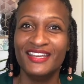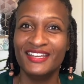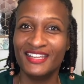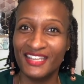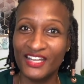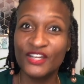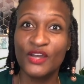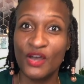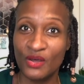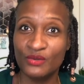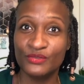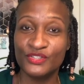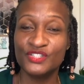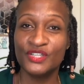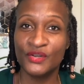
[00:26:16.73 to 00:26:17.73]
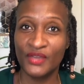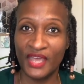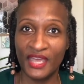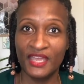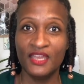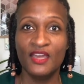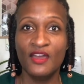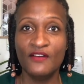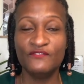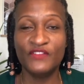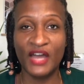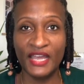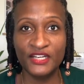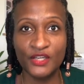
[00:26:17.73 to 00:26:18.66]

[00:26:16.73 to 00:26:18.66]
Get a coach, okay? Find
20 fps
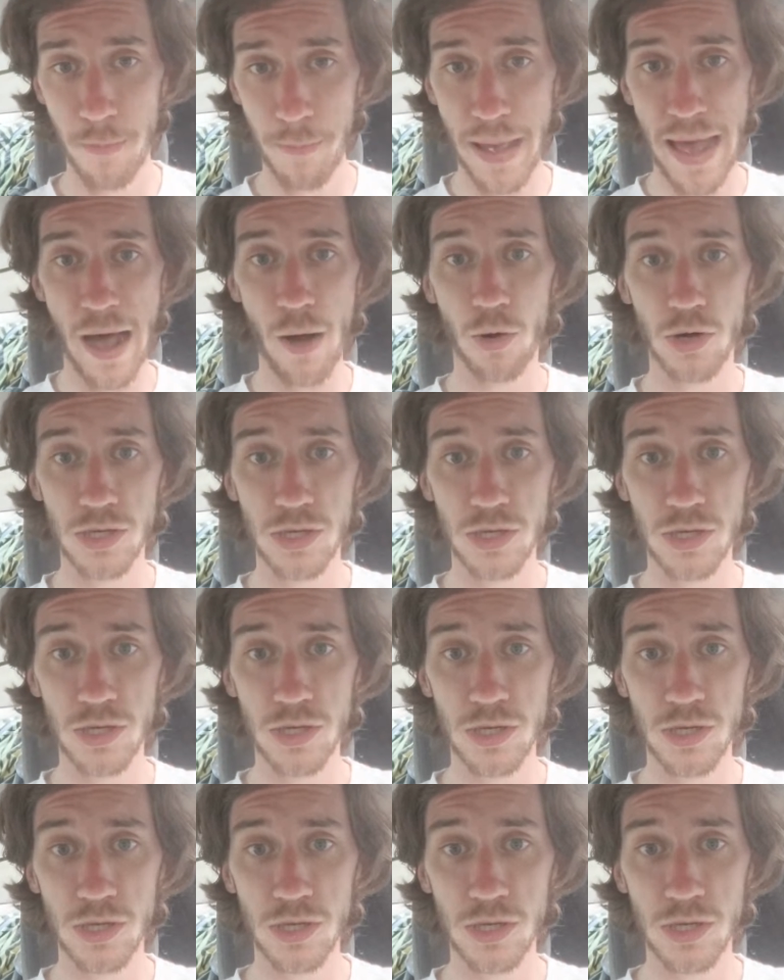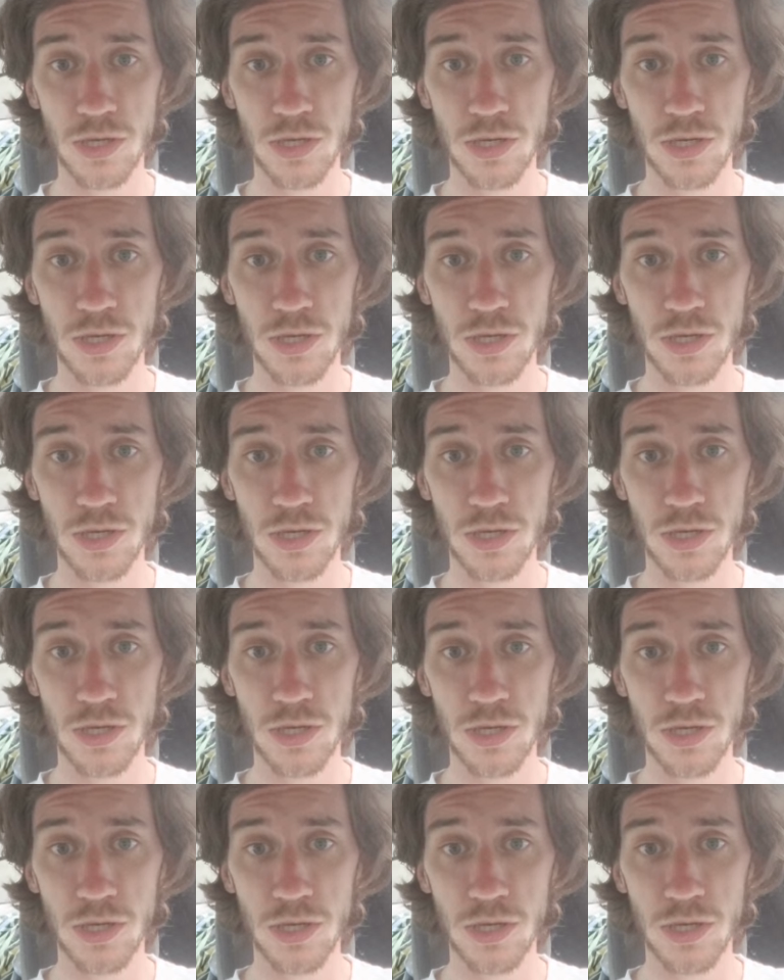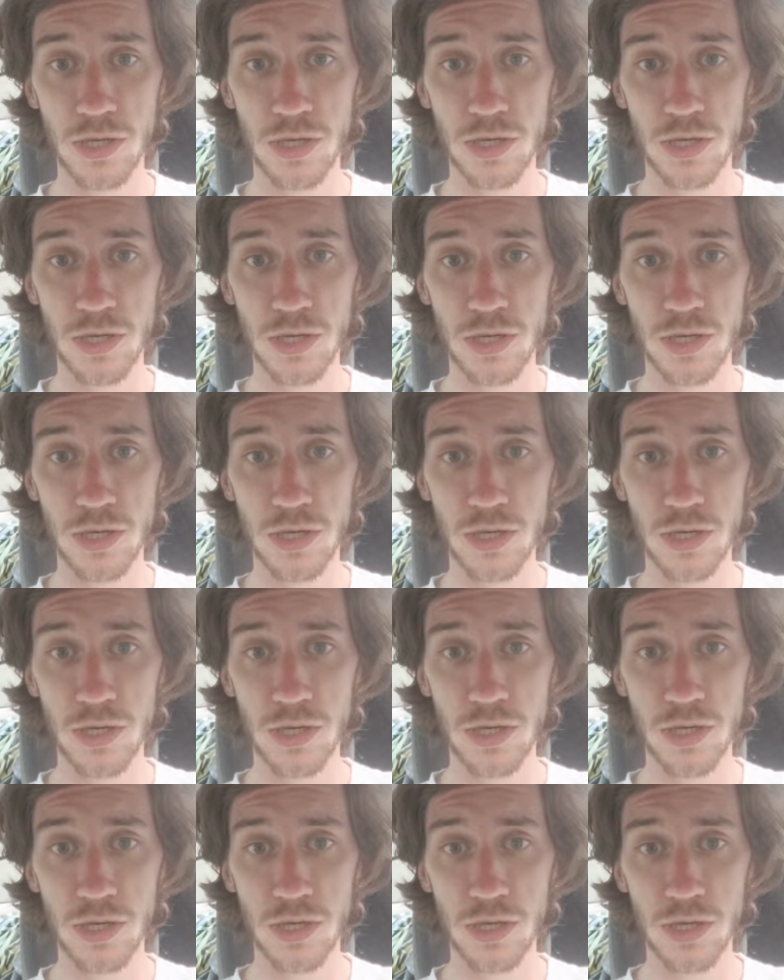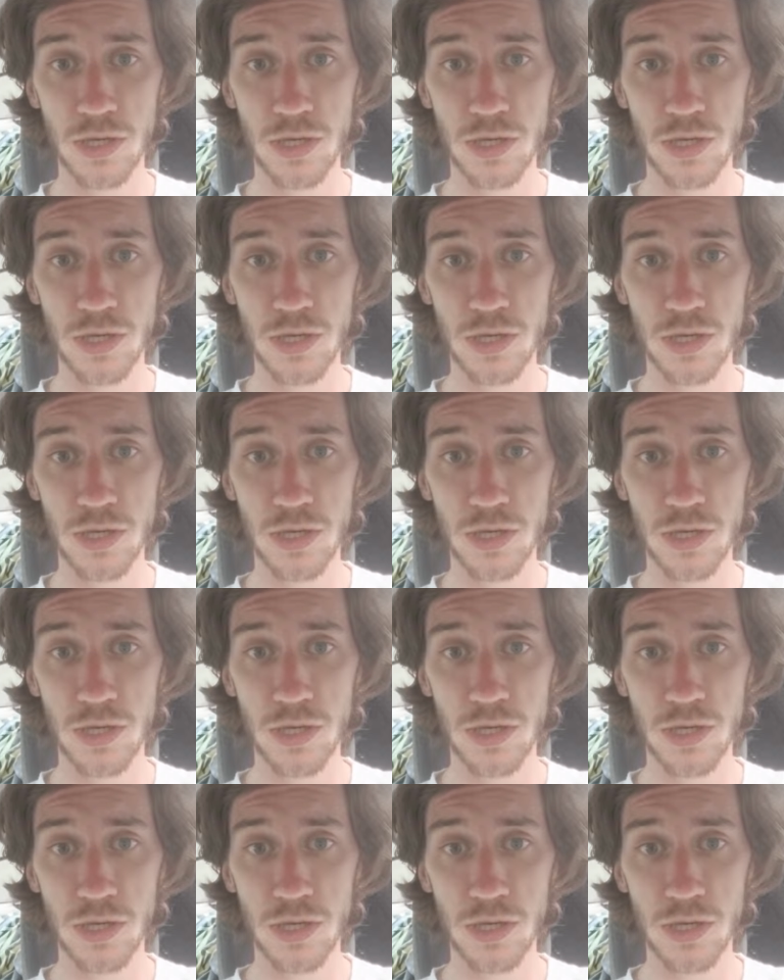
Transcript: powers that be currently are willing to adopt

+-------+

WHAT TO PRODUCE:
The required answer is the material repeated exactly, with no images in it.

ANSWER TO THE EXERCISE:
[00:26:16.73 to 00:26:17.73]
[00:26:17.73 to 00:26:18.66]

[00:26:16.73 to 00:26:18.66]
Get a coach, okay? Find
20 fps
Transcript: powers that be currently are willing to adopt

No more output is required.